_RECORD SET_:
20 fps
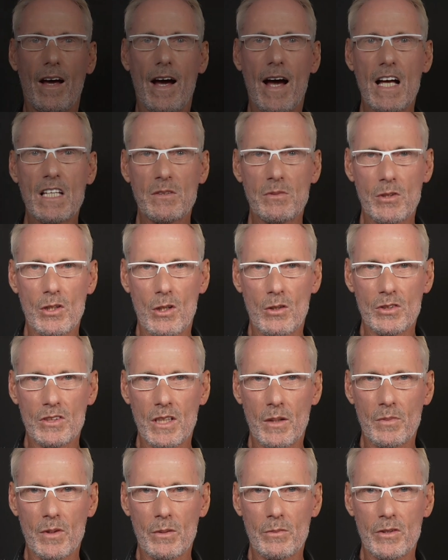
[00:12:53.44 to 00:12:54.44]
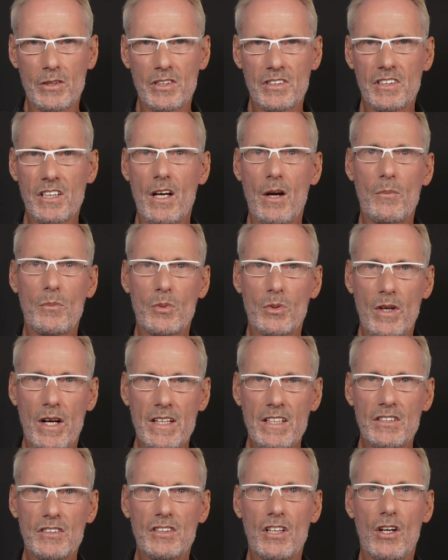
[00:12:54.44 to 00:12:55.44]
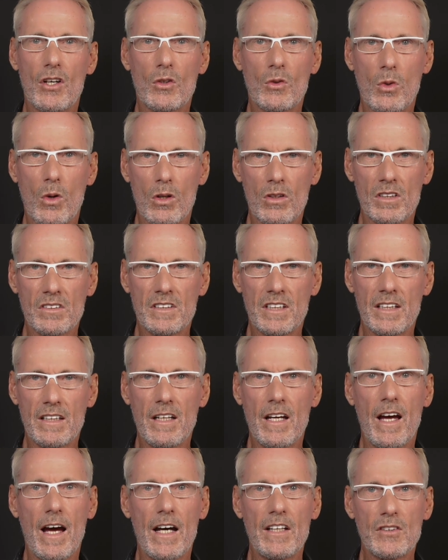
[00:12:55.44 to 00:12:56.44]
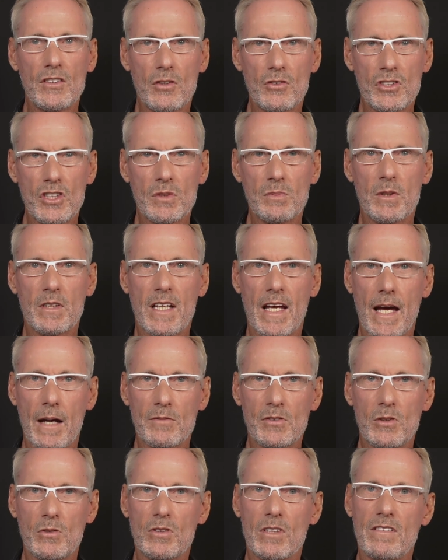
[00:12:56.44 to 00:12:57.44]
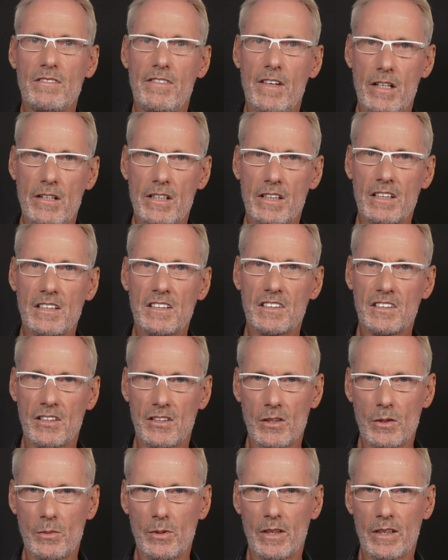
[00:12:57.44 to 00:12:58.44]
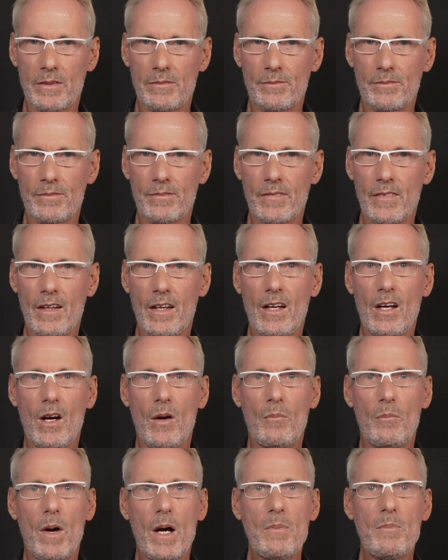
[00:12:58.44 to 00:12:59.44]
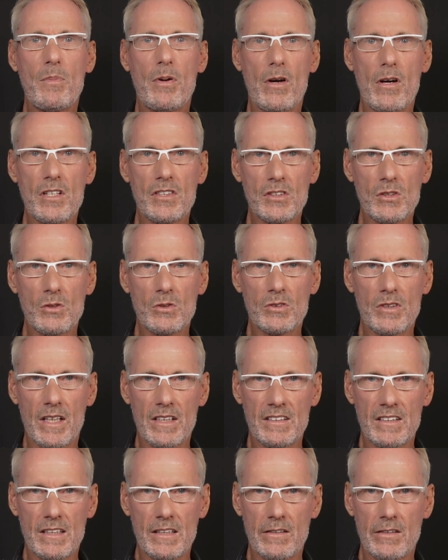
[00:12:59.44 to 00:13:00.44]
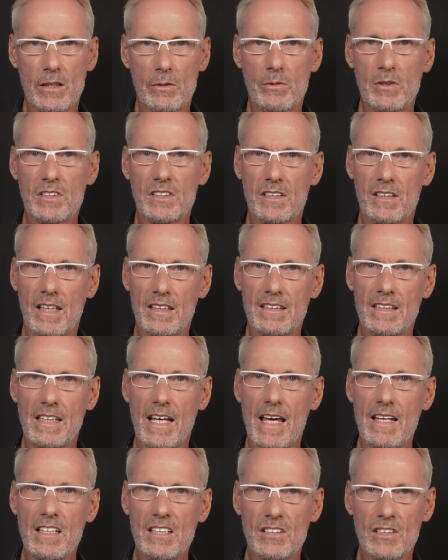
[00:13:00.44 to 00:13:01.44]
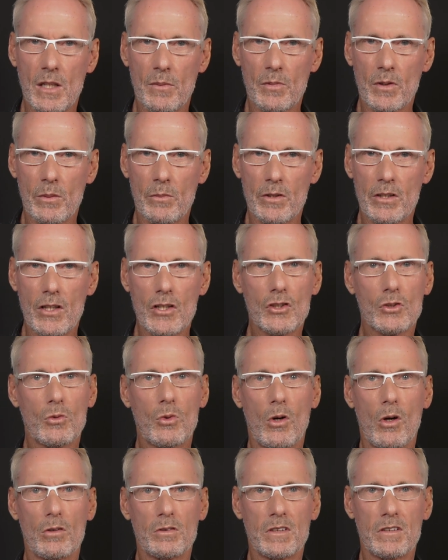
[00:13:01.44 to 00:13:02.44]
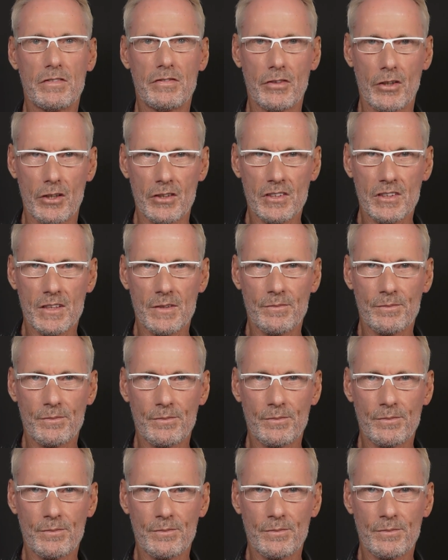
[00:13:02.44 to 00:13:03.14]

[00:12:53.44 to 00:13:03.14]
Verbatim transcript: As with all supplements, price, quality and dosage per capsule can vary considerably. My personal criteria when selecting any supplement is quality first.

_ASSIGNED TASK_:
Please give a word-for-word transcript of the lines from the one holding "[00:12:53.44 to 00:12:54.44]" through the final line of the entries, both ends kept, with no pictures.

_YOUR SOLUTION_:
[00:12:53.44 to 00:12:54.44]
[00:12:54.44 to 00:12:55.44]
[00:12:55.44 to 00:12:56.44]
[00:12:56.44 to 00:12:57.44]
[00:12:57.44 to 00:12:58.44]
[00:12:58.44 to 00:12:59.44]
[00:12:59.44 to 00:13:00.44]
[00:13:00.44 to 00:13:01.44]
[00:13:01.44 to 00:13:02.44]
[00:13:02.44 to 00:13:03.14]

[00:12:53.44 to 00:13:03.14]
Verbatim transcript: As with all supplements, price, quality and dosage per capsule can vary considerably. My personal criteria when selecting any supplement is quality first.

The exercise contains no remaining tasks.